Exercise directions:
Return each record verbatim, images excluded.

Exercise materials:
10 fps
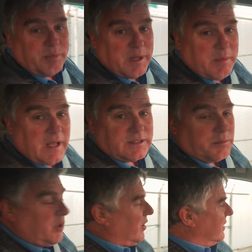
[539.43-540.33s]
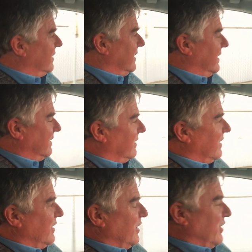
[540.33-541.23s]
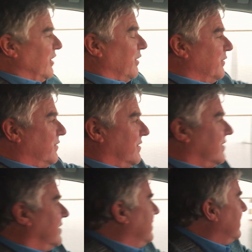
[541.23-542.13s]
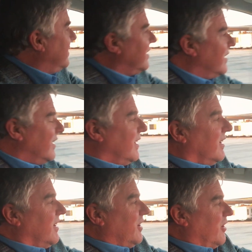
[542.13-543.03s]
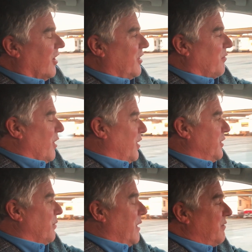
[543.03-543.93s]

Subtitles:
play basketball. You know, you're on the road, you're away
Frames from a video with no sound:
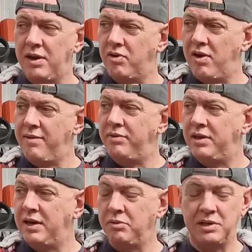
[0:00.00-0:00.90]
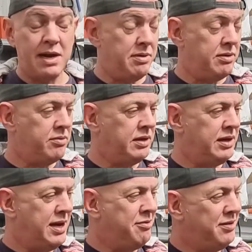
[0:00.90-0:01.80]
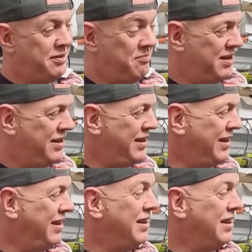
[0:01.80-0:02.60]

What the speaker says: I've got everything else going on in here in a minute.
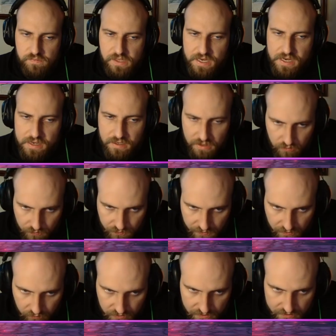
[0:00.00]
That I don't
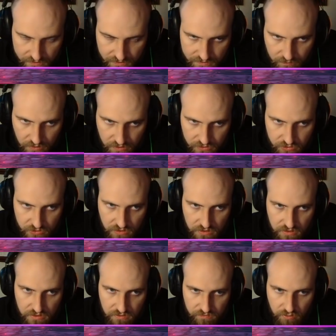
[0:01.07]
think really does much.
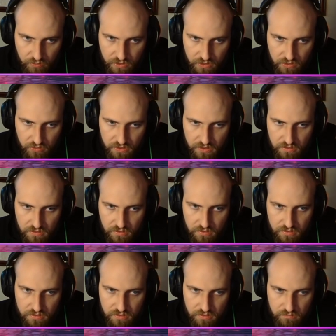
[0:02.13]
If they were to go
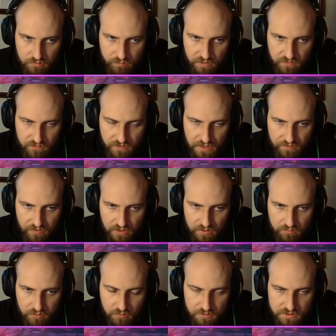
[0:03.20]
B5, I
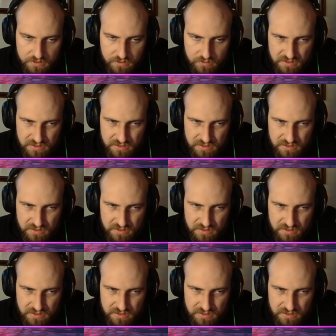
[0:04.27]
can probably just go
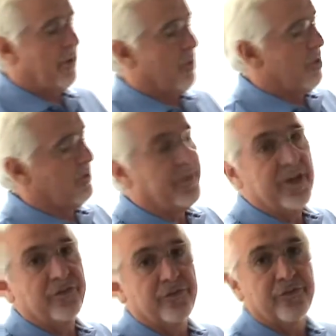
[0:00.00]
on
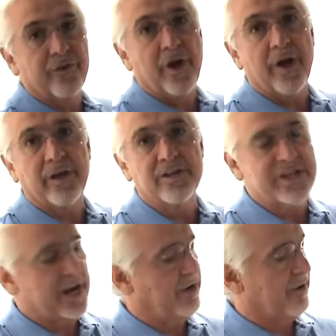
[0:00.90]
this
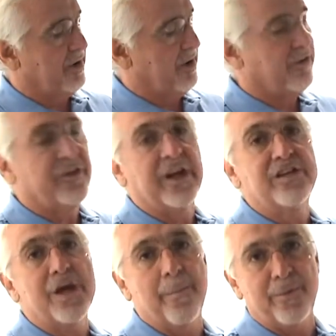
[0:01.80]
container is a
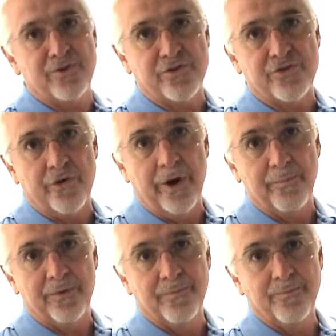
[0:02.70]
temperature strip.
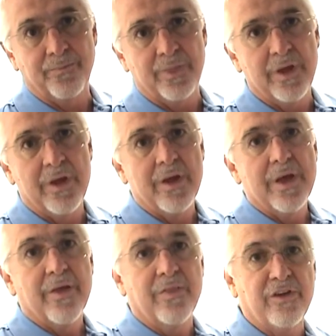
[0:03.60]

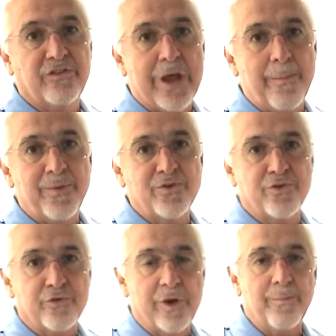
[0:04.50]
This
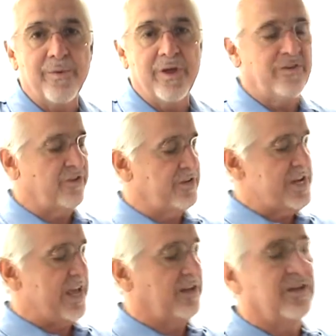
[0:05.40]
temperature strip is
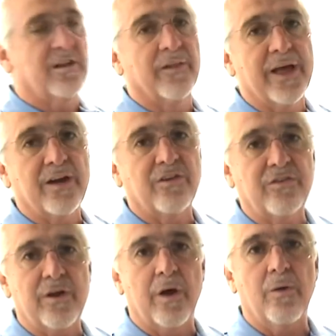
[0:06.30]
intended to let
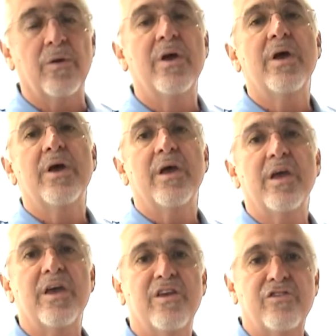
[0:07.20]
us know
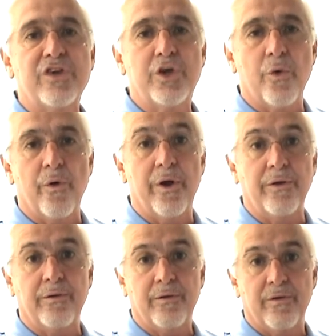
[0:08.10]
is the
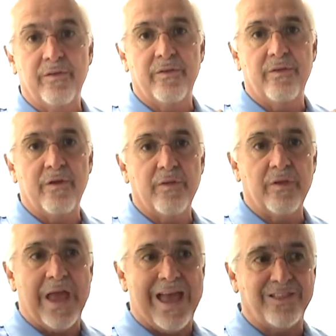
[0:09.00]
urine
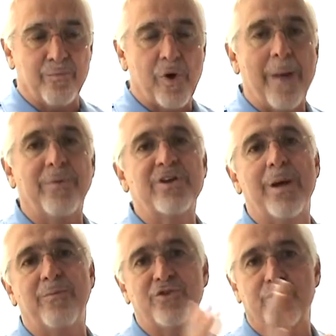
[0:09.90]
at the proper
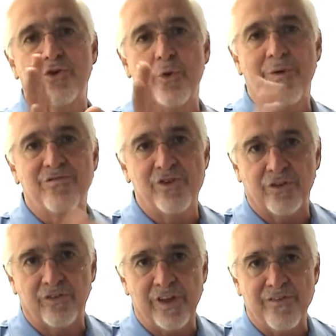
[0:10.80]
temperature to have
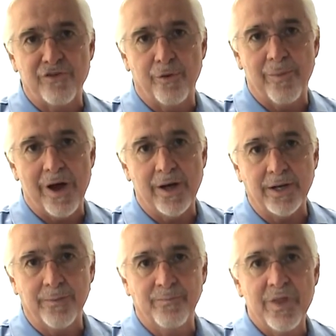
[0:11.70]
just left your
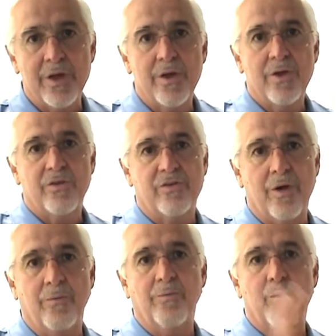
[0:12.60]
body.
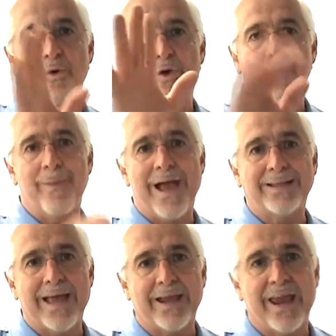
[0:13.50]
So we're going to
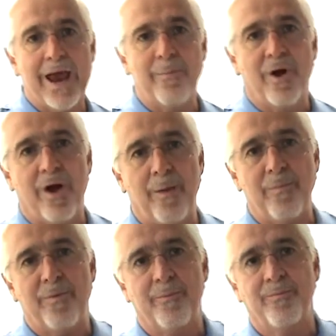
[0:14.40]
back that camera up,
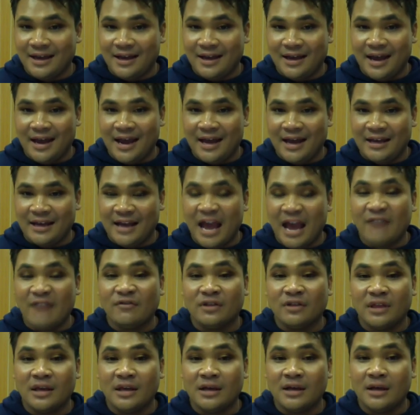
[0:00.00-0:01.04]
and
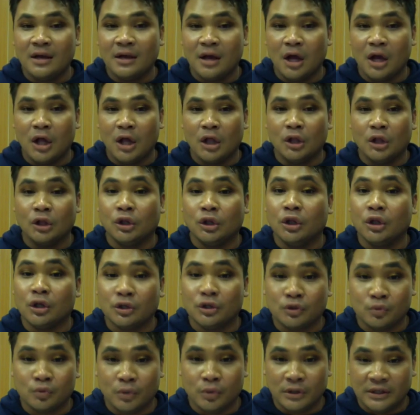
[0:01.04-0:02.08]
everything
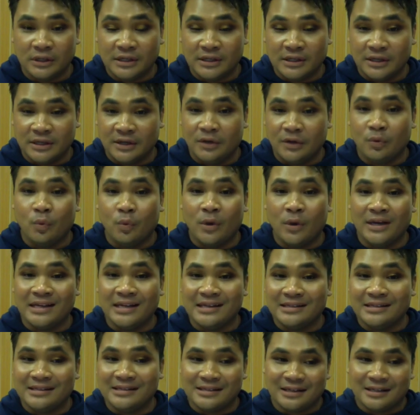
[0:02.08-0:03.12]
looks really good when
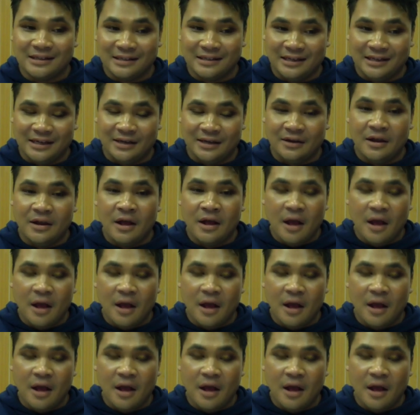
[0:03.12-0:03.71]
he's clean.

Worked solution:
10 fps
[539.43-540.33s]
[540.33-541.23s]
[541.23-542.13s]
[542.13-543.03s]
[543.03-543.93s]

Subtitles:
play basketball. You know, you're on the road, you're away
Frames from a video with no sound:
[0:00.00-0:00.90]
[0:00.90-0:01.80]
[0:01.80-0:02.60]

What the speaker says: I've got everything else going on in here in a minute.
[0:00.00]
That I don't
[0:01.07]
think really does much.
[0:02.13]
If they were to go
[0:03.20]
B5, I
[0:04.27]
can probably just go
[0:00.00]
on
[0:00.90]
this
[0:01.80]
container is a
[0:02.70]
temperature strip.
[0:03.60]

[0:04.50]
This
[0:05.40]
temperature strip is
[0:06.30]
intended to let
[0:07.20]
us know
[0:08.10]
is the
[0:09.00]
urine
[0:09.90]
at the proper
[0:10.80]
temperature to have
[0:11.70]
just left your
[0:12.60]
body.
[0:13.50]
So we're going to
[0:14.40]
back that camera up,
[0:00.00-0:01.04]
and
[0:01.04-0:02.08]
everything
[0:02.08-0:03.12]
looks really good when
[0:03.12-0:03.71]
he's clean.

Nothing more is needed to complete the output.